● **Directions for this task**
Go through the records below line by line. Count the lines with "second" and give the count alone.

(Collected data entries)
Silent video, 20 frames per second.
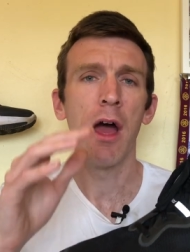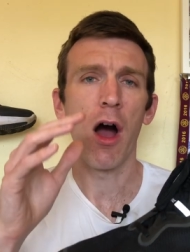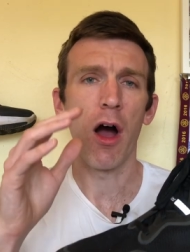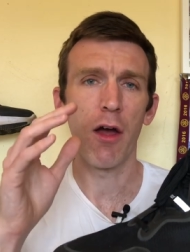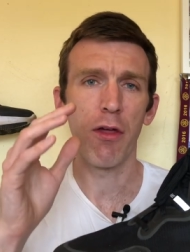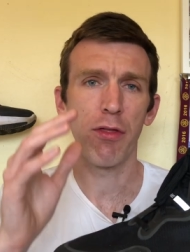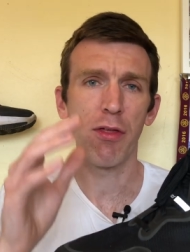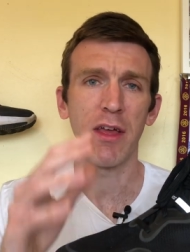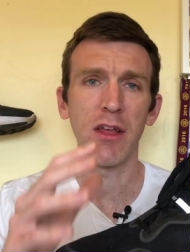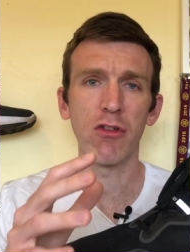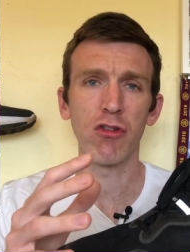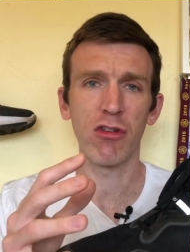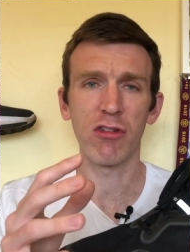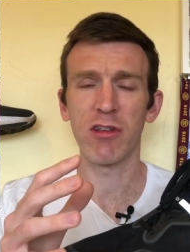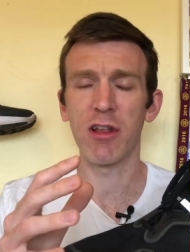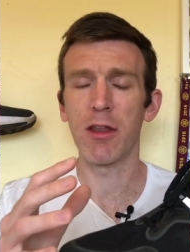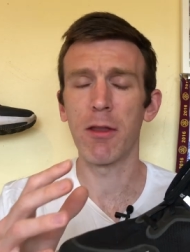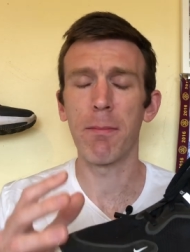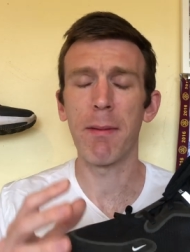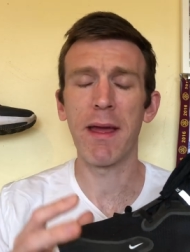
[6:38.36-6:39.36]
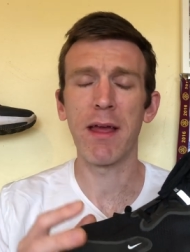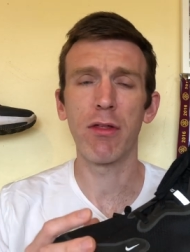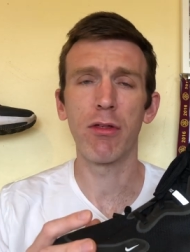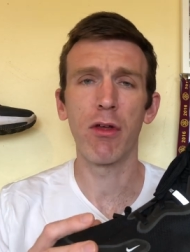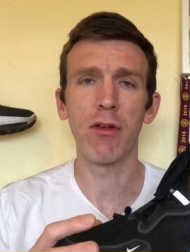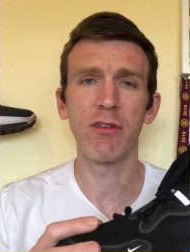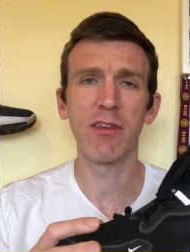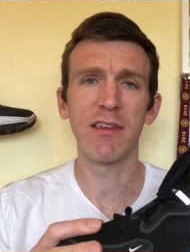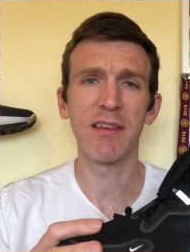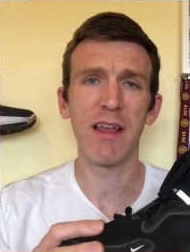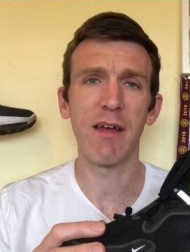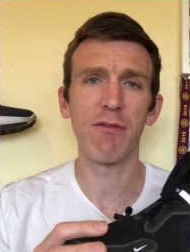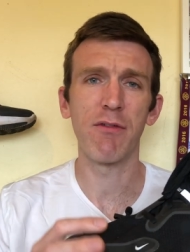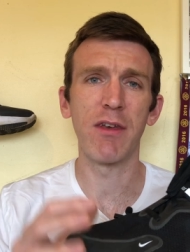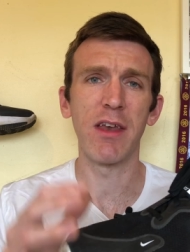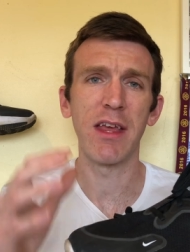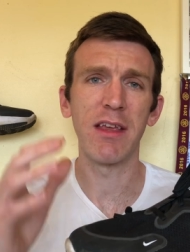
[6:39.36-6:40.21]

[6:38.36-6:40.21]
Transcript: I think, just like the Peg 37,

==

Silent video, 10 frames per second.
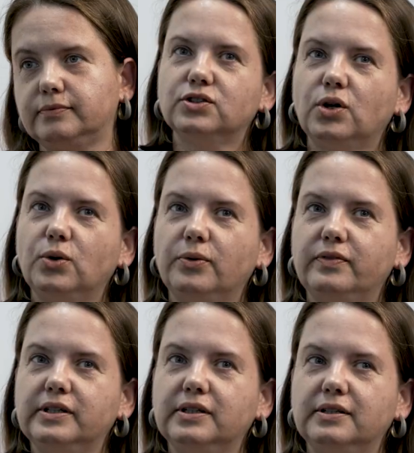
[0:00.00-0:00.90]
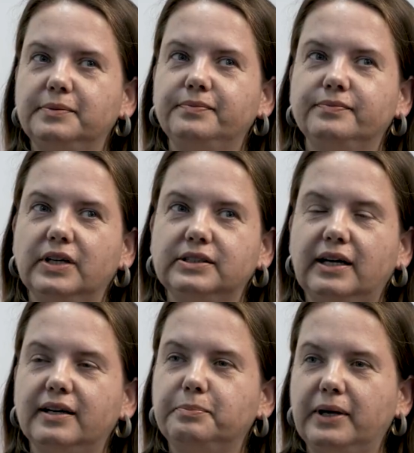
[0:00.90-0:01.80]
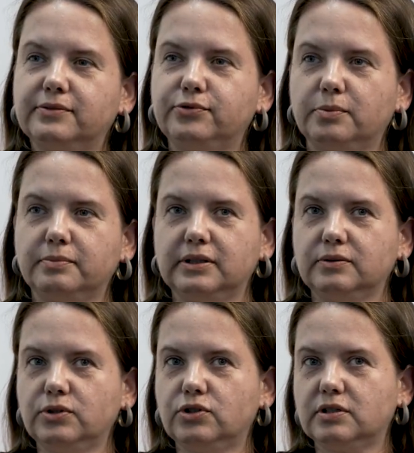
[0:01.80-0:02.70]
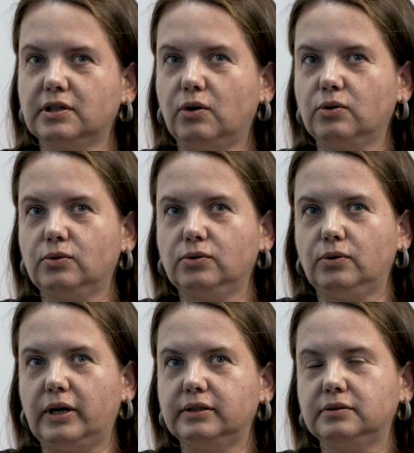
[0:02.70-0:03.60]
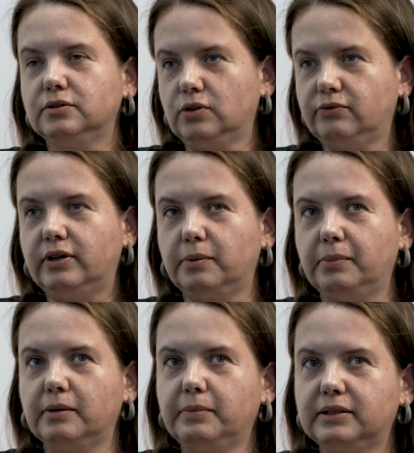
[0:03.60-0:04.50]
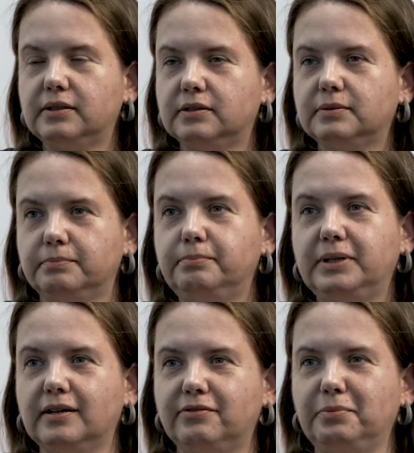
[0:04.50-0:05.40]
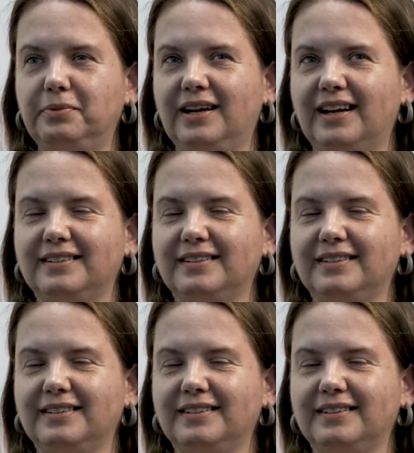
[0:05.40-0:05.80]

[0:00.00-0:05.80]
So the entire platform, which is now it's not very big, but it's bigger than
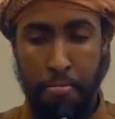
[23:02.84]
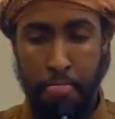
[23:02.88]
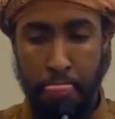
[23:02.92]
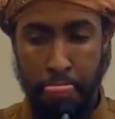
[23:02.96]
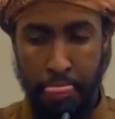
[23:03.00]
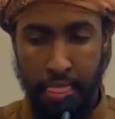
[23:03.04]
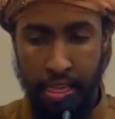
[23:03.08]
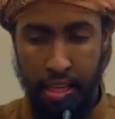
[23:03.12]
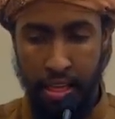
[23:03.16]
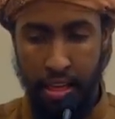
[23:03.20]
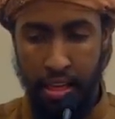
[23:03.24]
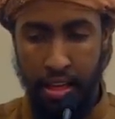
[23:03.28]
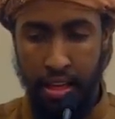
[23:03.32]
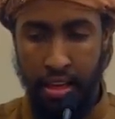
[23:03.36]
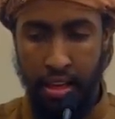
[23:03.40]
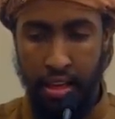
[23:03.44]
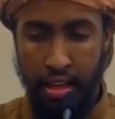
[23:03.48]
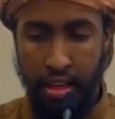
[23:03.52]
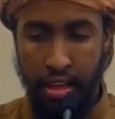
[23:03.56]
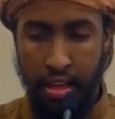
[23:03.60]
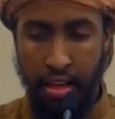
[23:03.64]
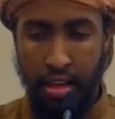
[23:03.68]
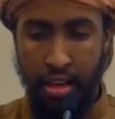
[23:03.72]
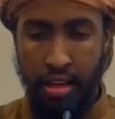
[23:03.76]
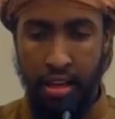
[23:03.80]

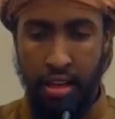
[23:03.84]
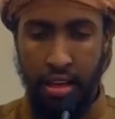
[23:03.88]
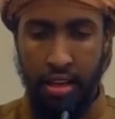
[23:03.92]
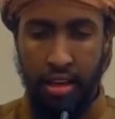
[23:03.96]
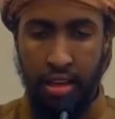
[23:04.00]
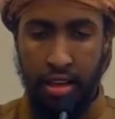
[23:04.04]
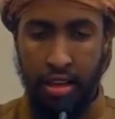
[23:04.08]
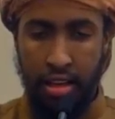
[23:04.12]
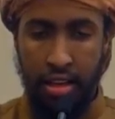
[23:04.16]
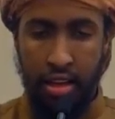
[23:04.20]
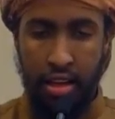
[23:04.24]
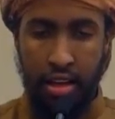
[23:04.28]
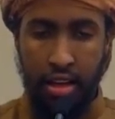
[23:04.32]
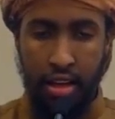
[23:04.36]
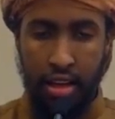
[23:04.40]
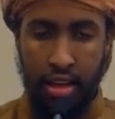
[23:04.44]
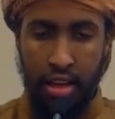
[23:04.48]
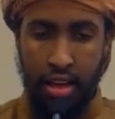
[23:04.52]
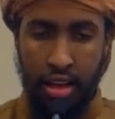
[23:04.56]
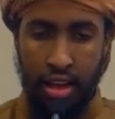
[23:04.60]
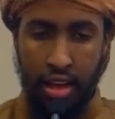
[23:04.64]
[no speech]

● **Finished exercise**
2